JAMES BOND ÇANTA DEĞİL Mİ?
Sette içerden manzara iyi, ya dışarıdan. Ertesi gün 'Dışardan çekimler nasıl algılanıyor?' sorusunun cevabını arıyoruz. Yeni Cami'nin arkasında çekim yapılacak. Setin çevresinde turluyoruz. Hayatımda 'gavur' kelimesini bu kadar sık duymamıştım desem!
Setin çevresinde adeta güvenlik ordusu görev yapıyor. Günlük 40 TL'ye çalışan bu görevlilerin kimi üniversite öğrencisi, kimi askerden yeni gelmiş. Kibarlar. Her geçen merak duygusuyla kafayı sete şöyle bir uzatıyor. Bunu normal karşılıyorlar. Ama sabit birkaç dakika durunca onlar da "Arkadaşlar lütfen bekleme yapmayalım," diye uyarıyor.
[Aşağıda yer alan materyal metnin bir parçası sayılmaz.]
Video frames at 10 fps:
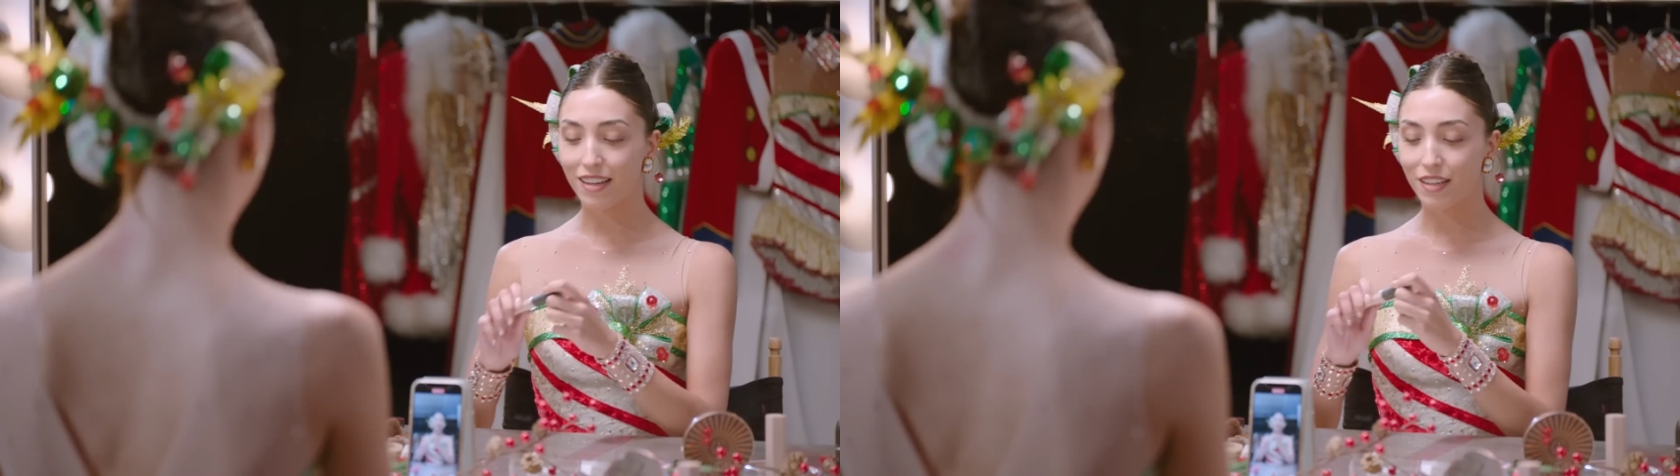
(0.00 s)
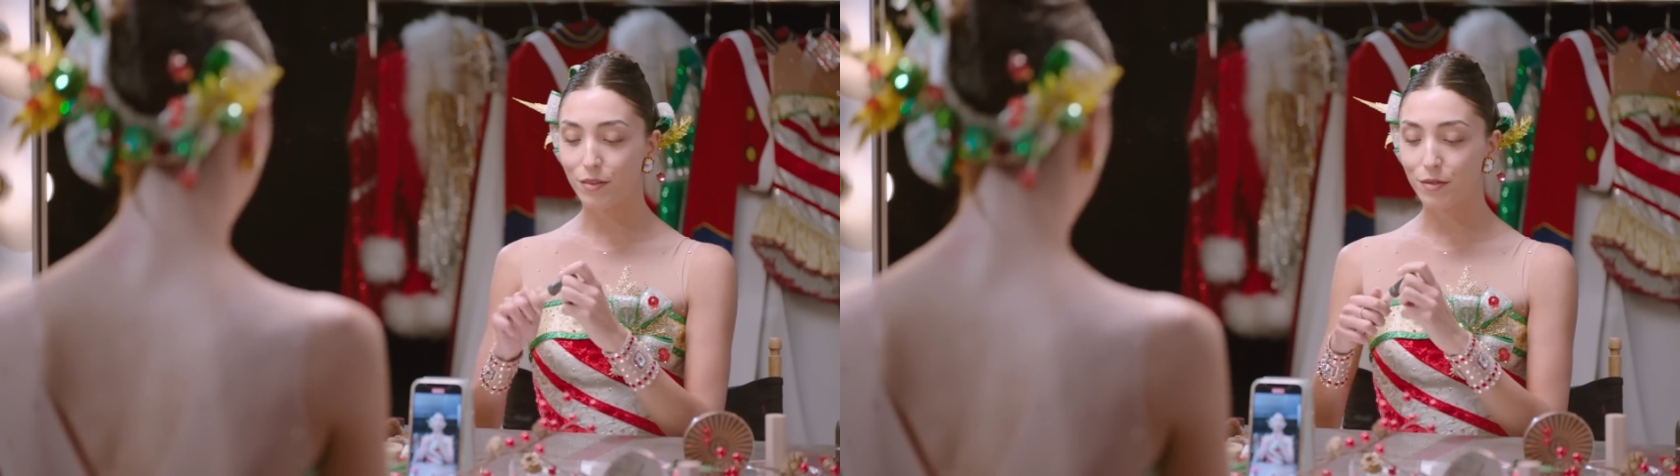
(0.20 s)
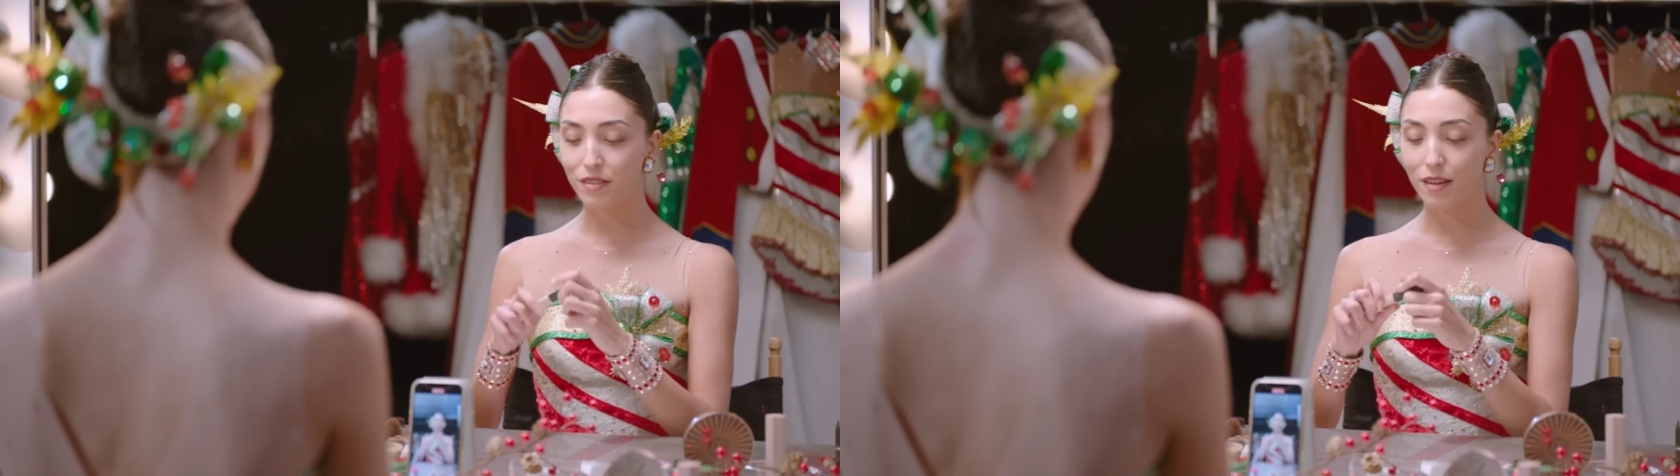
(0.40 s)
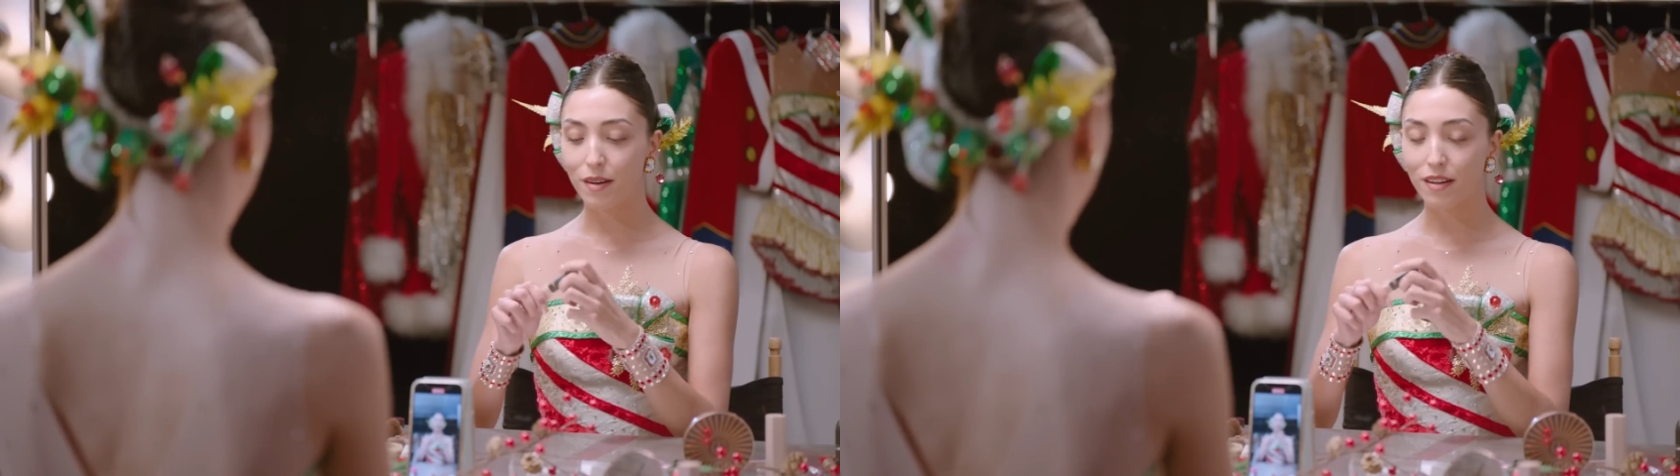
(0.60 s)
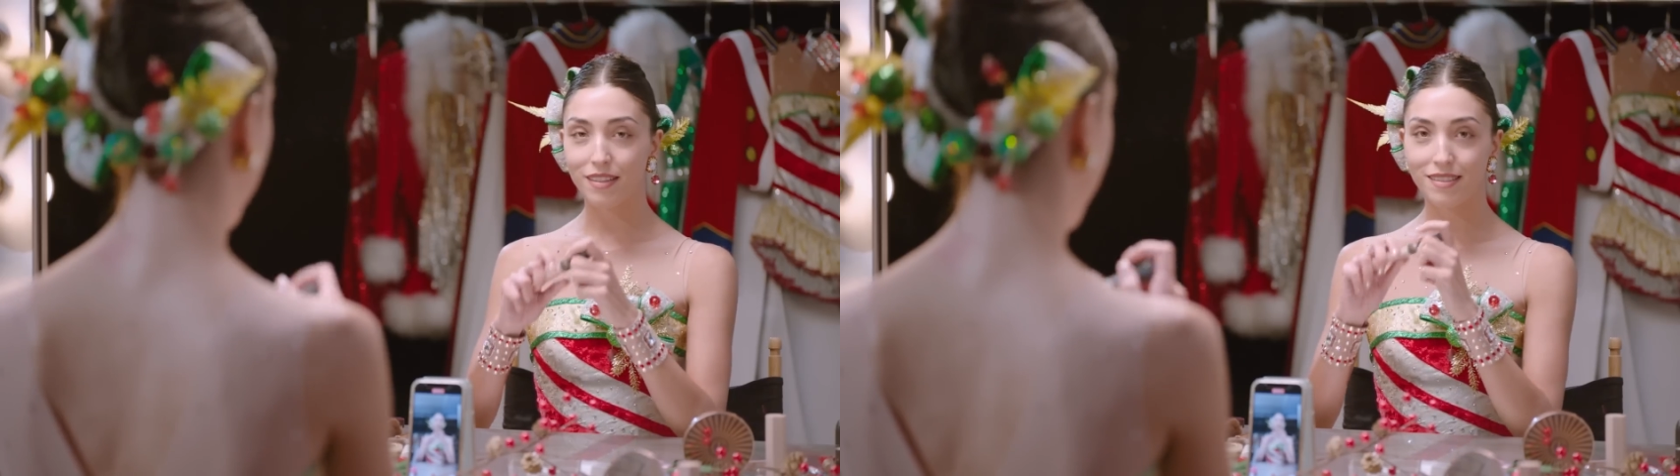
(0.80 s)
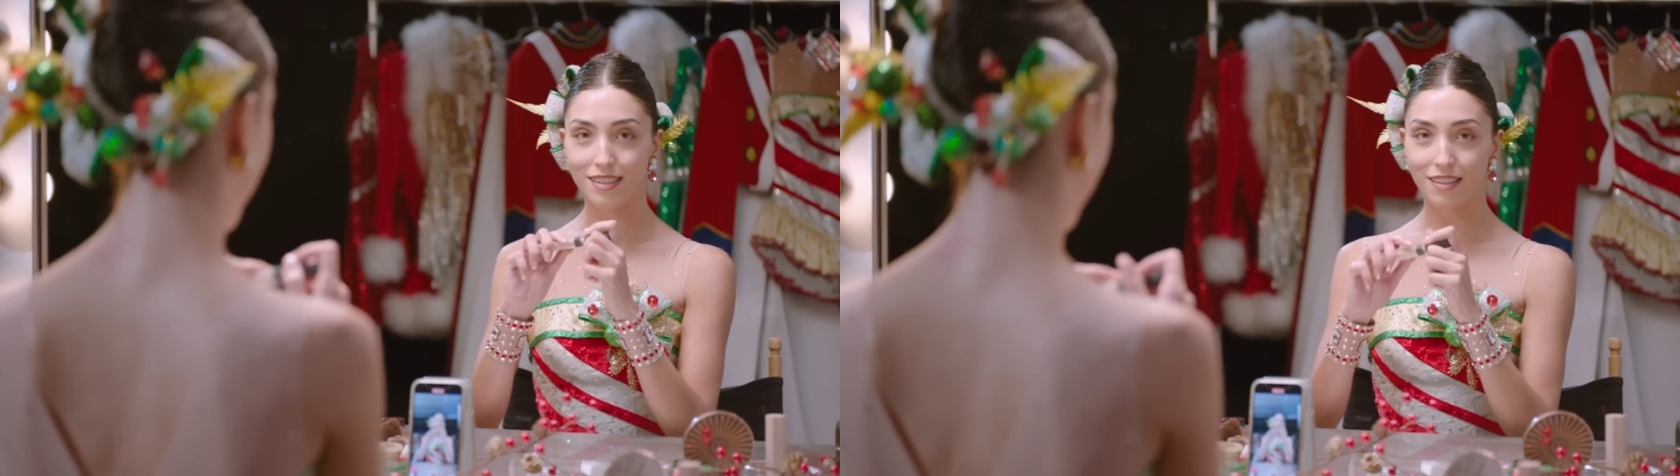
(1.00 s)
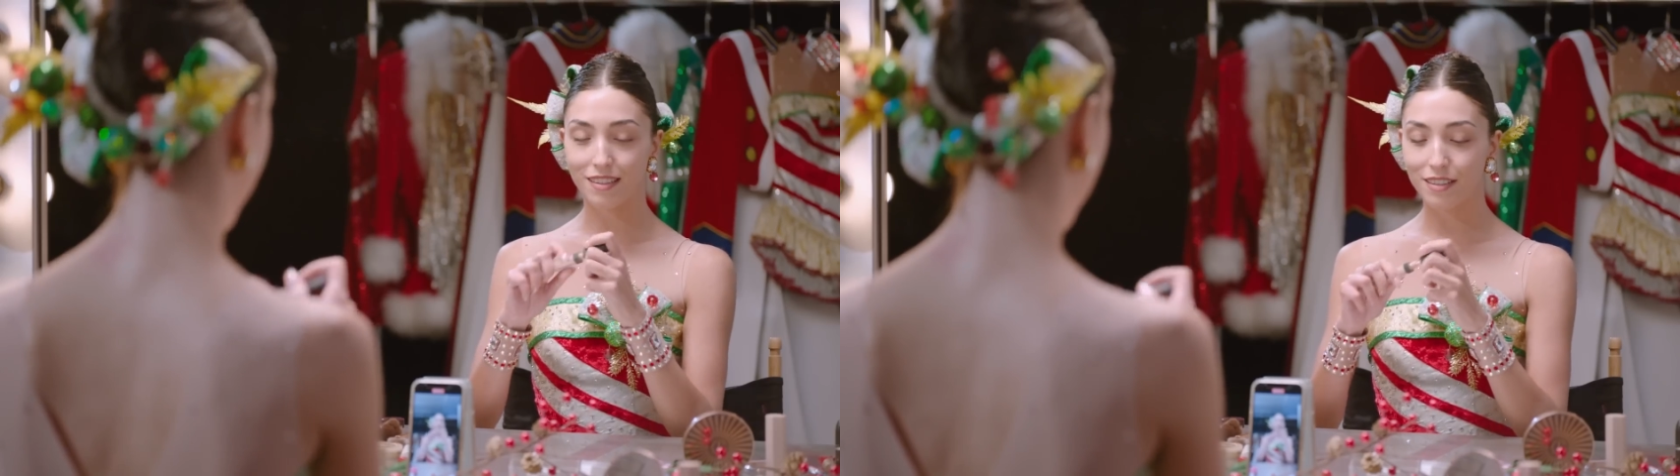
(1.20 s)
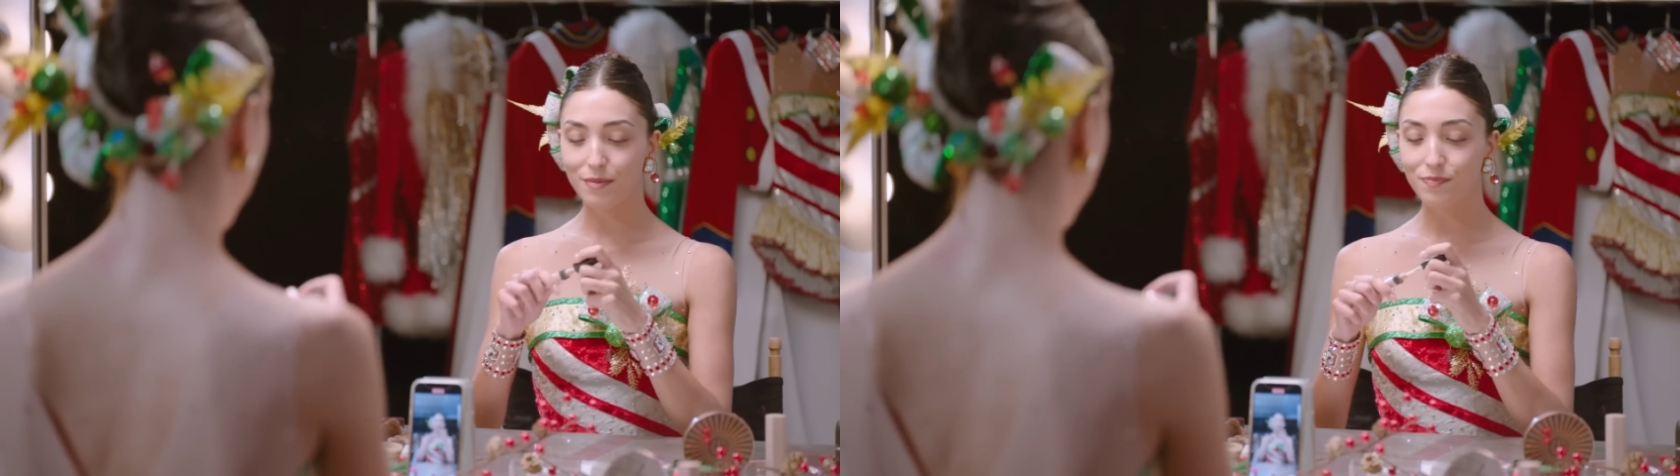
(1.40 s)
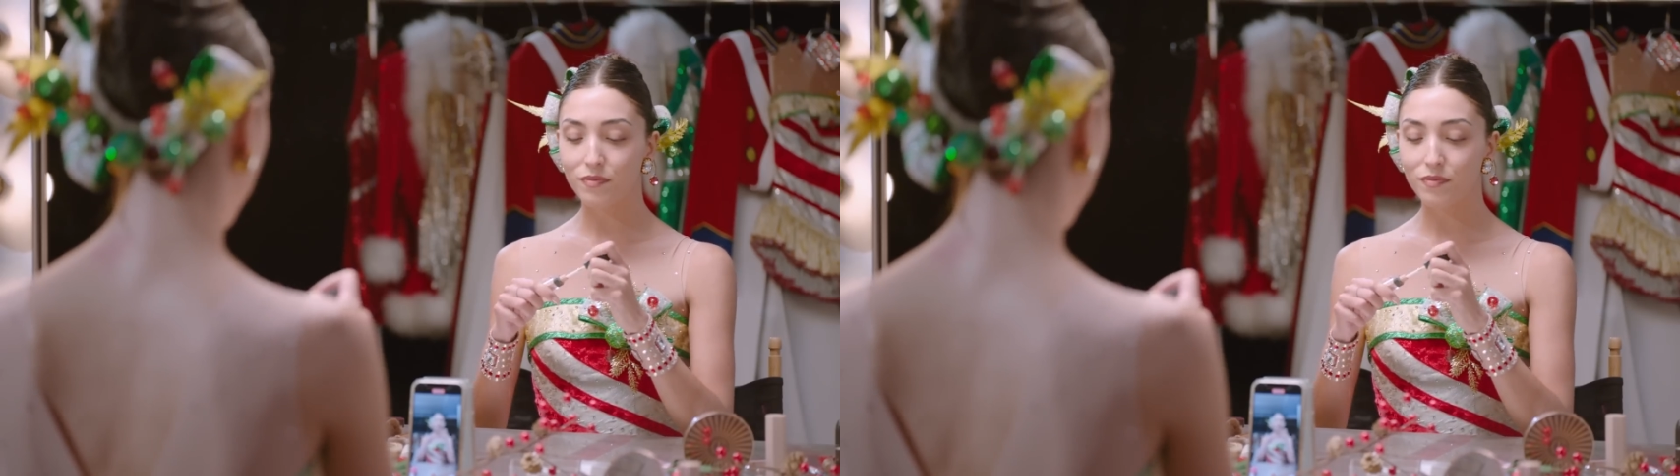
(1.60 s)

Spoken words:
use concealer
Gelip geçenin attığı laflardan bezmişler. Çevreye kulak kabartınca güvenlik görevlilerine hak veriyorsunuz. Mesela "Baktım sarıklı kimse yok, yoksa dalardım sete. Bu gavurlara hiç güven olmaz", "Gavur, bunlar bizi üçüncü dünya ülkesi gibi gösteriyorlar," şeklinde yabancı düşmanlığının dile geldiği cümleler de duyuyorsunuz. "James Bond çanta değil miydi?" diye soranlara da denk geliyorsunuz. Kimi de rol çalıyor. Mesela fotoğraf çekmek isteyen ama "Lütfen çekmeyin!" karşılığını alan bir erkeğin sinirli sinirli feryadı: "Bu ülke bizim, ne yasağı, dağdan gelip bağdakini ne kovuyorsunuz." Bunu dedikten sonra çevredekilere sırıtarak "Çekseydim Facebook'a koyacaktım. Havamız olurdu," demesine bir teyzeden gelen tepkiye hak vermemek elde mi: "Evladım senin de ne dediğin belli değil."
ESNAFIN KAFASI KARIŞIK
Esnaf pragmatik bir ilişki kurmuş James Bond ile. Kafalar karışık. Mesela yiyecek ve içecek satan dükkanlar memnun. Çünkü ekip alışveriş yapıyor. Ama balıkçılık malzemesi satan ve tezgahta jean satışı yapan esnaf arkadaşlar "Yolu kapattılar, müşteri kesildi," diye şikayetçi. Kimi de "İyi oldu bak Türkiye'nin reklamı olacak, film vizyona girence bak sen gelen müşteriye," diyor. Ama tam da İstanbul'da çıkan fırtına sırasında iki esnaf arasındaki konuşmayı yorumsuz aktarmak istiyorum: "Gördün mü adamlar rüzgar bile yapmışlar," diğeri "Abi o rüzgar gerçek. Fırtına çıktı. İçeri gir istersen."